I am doing a speech emotion recognition machine training.
I wish to apply an attention layer to the model. The instruction page is hard to understand.
def bi_duo_LSTM_model(X_train, y_train, X_test,y_test,num_classes,batch_size=68,units=128, learning_rate=0.005, epochs=20, dropout=0.2, recurrent_dropout=0.2):
class myCallback(tf.keras.callbacks.Callback):
def on_epoch_end(self, epoch, logs={}):
if (logs.get('acc') > 0.95):
print("\nReached 99% accuracy so cancelling training!")
self.model.stop_training = True
callbacks = myCallback()
model = tf.keras.models.Sequential()
model.add(tf.keras.layers.Masking(mask_value=0.0, input_shape=(X_train.shape[1], X_train.shape[2])))
model.add(tf.keras.layers.Bidirectional(LSTM(units, dropout=dropout, recurrent_dropout=recurrent_dropout,return_sequences=True)))
model.add(tf.keras.layers.Bidirectional(LSTM(units, dropout=dropout, recurrent_dropout=recurrent_dropout)))
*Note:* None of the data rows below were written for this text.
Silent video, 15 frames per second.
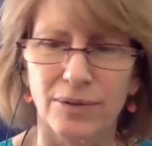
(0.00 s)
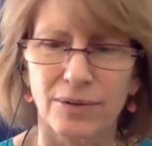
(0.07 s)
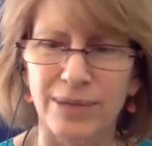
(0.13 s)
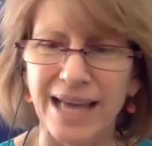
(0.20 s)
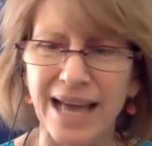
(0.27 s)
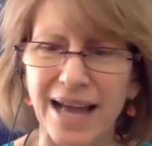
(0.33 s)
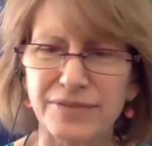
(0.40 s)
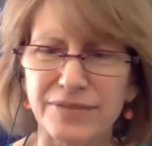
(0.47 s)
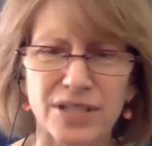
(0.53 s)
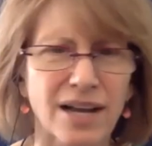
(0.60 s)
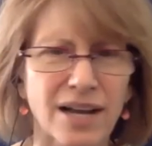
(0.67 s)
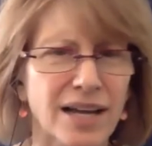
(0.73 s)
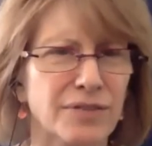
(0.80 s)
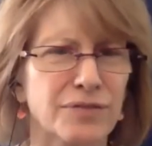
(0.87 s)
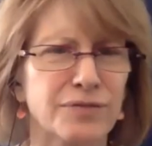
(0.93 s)
we have to
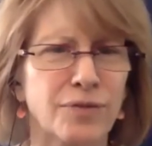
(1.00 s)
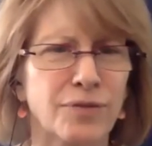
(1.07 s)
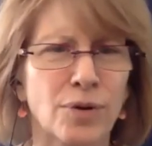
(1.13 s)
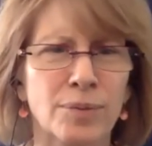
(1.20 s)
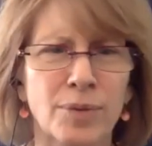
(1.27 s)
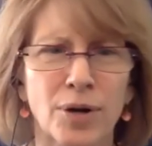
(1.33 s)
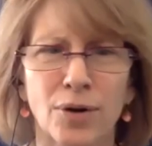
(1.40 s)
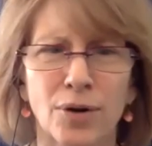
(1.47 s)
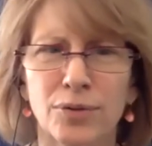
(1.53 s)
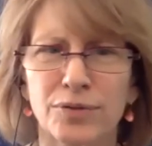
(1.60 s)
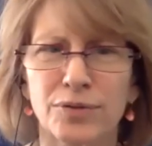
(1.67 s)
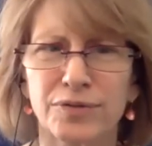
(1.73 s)
kind of form our own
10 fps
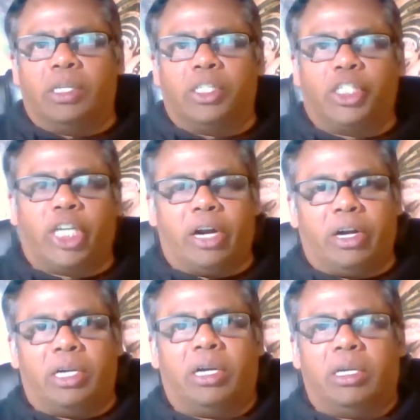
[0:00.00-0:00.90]

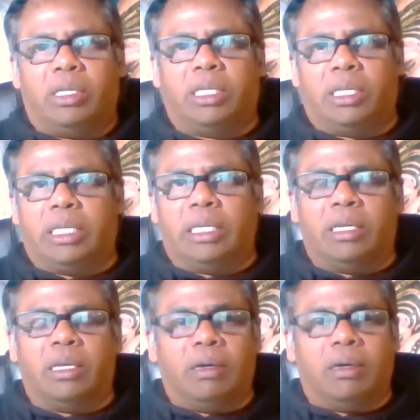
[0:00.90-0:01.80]
share
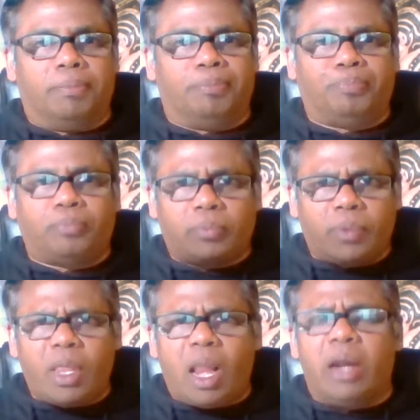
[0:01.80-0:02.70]
certain
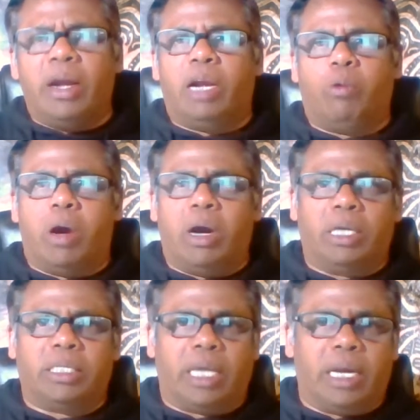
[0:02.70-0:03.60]

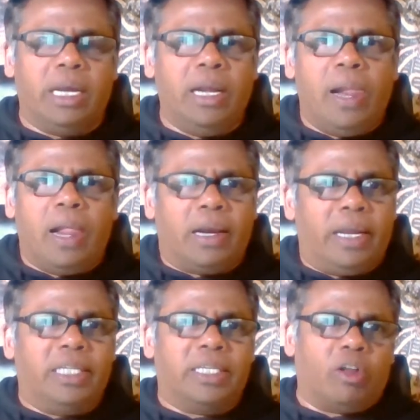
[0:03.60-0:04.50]
networks and
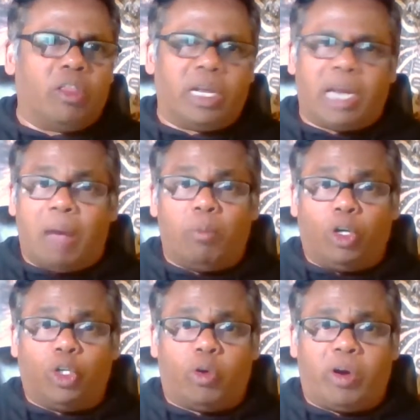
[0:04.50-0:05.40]
leads and all that. I'm
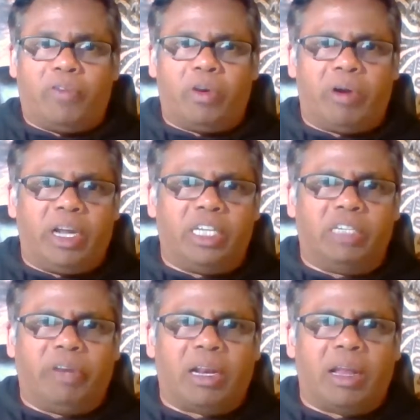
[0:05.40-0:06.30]
not sure if you're an
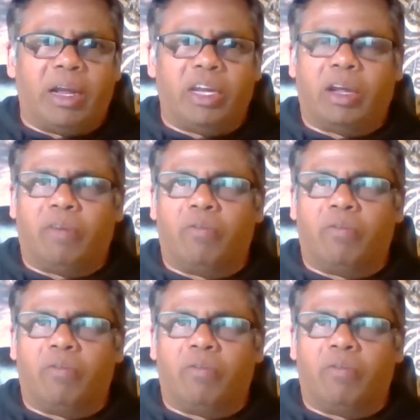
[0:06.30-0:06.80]
AGV client. You have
# model.add(tf.keras.layers.Bidirectional(LSTM(32)))
model.add(Dense(num_classes, activation='softmax'))
adamopt = tf.keras.optimizers.Adam(lr=learning_rate, beta_1=0.9, beta_2=0.999, epsilon=1e-8)
RMSopt = tf.keras.optimizers.RMSprop(lr=learning_rate, rho=0.9, epsilon=1e-6)
SGDopt = tf.keras.optimizers.SGD(lr=learning_rate, momentum=0.9, decay=0.1, nesterov=False)
model.compile(loss='binary_crossentropy',
optimizer=adamopt,
metrics=['accuracy'])
history = model.fit(X_train, y_train,
batch_size=batch_size,
epochs=epochs,
validation_data=(X_test, y_test),
verbose=1,
callbacks=[callbacks])
score, acc = model.evaluate(X_test, y_test,
batch_size=batch_size)
yhat = model.predict(X_test)
return history, yhat
How can I apply it to fit for my model?
And are use_scale
, causal
and dropout
all the arguments?
If there is a dropout
in attention layer
, how do we deal with it since we have dropout
in LSTM layer?
Attention can be interpreted as a soft vector retrieval.
You have some query vectors. For each query, you want to retrieve some
values, such that you compute a weighted of them,
where the weights are obtained by comparing a query with keys (the number of keys must the be same as the number of values and often they are the same vectors).
In sequence-to-sequence models, the query is the decoder state and keys and values are the decoder states.
In classification task, you do not have such an explicit query. The easiest way how to get around this is training a "universal" query that is used to collect relevant information from the hidden states (something similar to what was originally described in this paper).
If you approach the problem as sequence labeling, assigning a label not to an entire sequence, but to individual time steps, you might want to use a self-attentive layer instead.